La mostra è accompagnata da un volume edito da 24 ORE Cultura in edizione bilingue
italiano/inglese, introdotto da testi critici di Angelo Crespi e Chiara Gatti, curatori della mostra, Guy
Lesser, scrittore e giornalista, e Gauthier Hubert, artista belga che lavora con installazioni e dipinti.
Inoltre un ricco apparato iconografico attraversa un decennio di ricerca, in un percorso antologico
simile a quello pensato per la mostra milanese.
L'ARTISTA
Nata in Francia, Elisabeth Strigini si è laureata in Medicina presso l'Università di Montpellier, in
Francia, e ha conseguito un master in ricerca scientifica presso la Oxford University, nel Regno Unito.
Dopo aver lavorato un paio di anni nella ricerca clinica, ha deciso che questa non era la strada che
voleva seguire e si è dedicata alla sua passione per la pittura. Per lei, esprimere se stessa sulla tela
diventa una necessità. Inizia allora a lavorare accanto ad alcuni collettivi di artisti in Nuova Zelanda per
poi tornare a Londra nel 1999 e frequentare il Chelsea College of Art and Design per un anno.
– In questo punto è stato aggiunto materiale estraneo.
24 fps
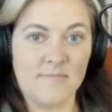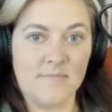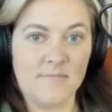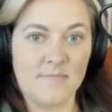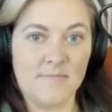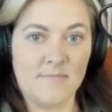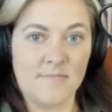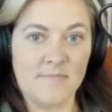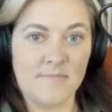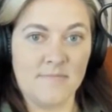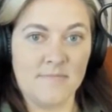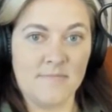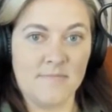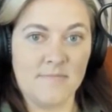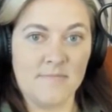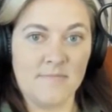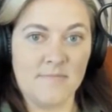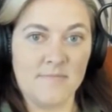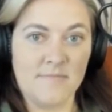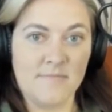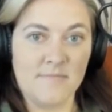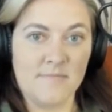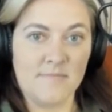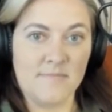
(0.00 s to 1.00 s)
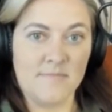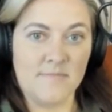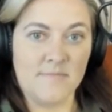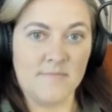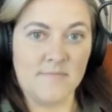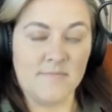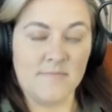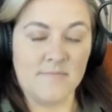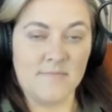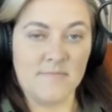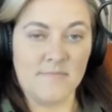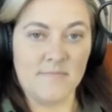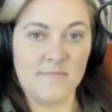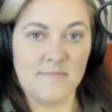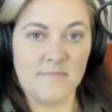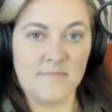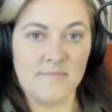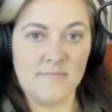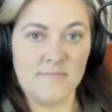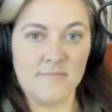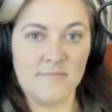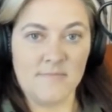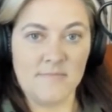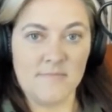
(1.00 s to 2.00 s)

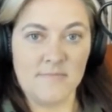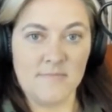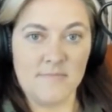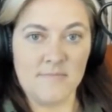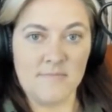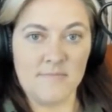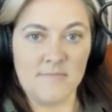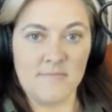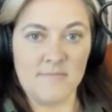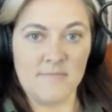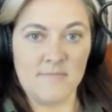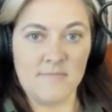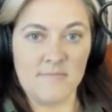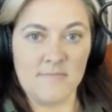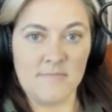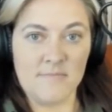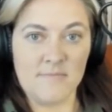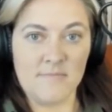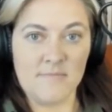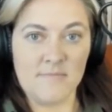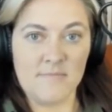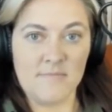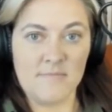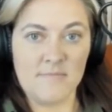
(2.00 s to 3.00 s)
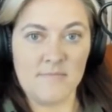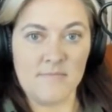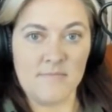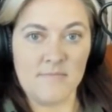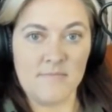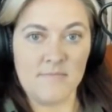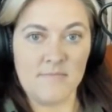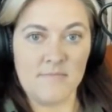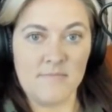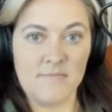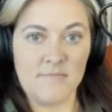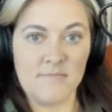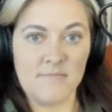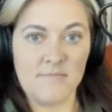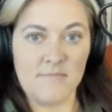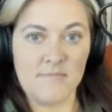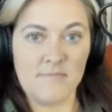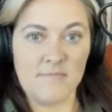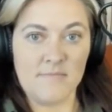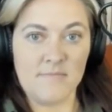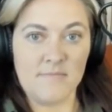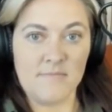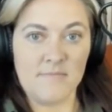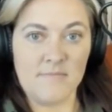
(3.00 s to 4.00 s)

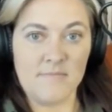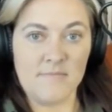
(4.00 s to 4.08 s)
The person shown says nothing.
In questi
primi anni di attività partecipa ed espone le sue opere all'interno di varie mostre collettive in Francia,
Nuova Zelanda e Inghilterra. Si è poi trasferita in Belgio, per un breve periodo di tempo in Giappone e
infine è tornata a New York, dove ha vissuto gli ultimi 6 anni. Vivere in luoghi differenti influenza in
modo inequivocabile e permanente la sua ricerca pittorica. Negli ultimi dieci anni ha mantenuto il
proprio lavoro lontano dal mercato e dalla critica, non legandosi a gallerie per concentrarsi unicamente
sullo studio della tecnica e rafforzare lo stile. Oggi vive e lavora tra New York e Londra.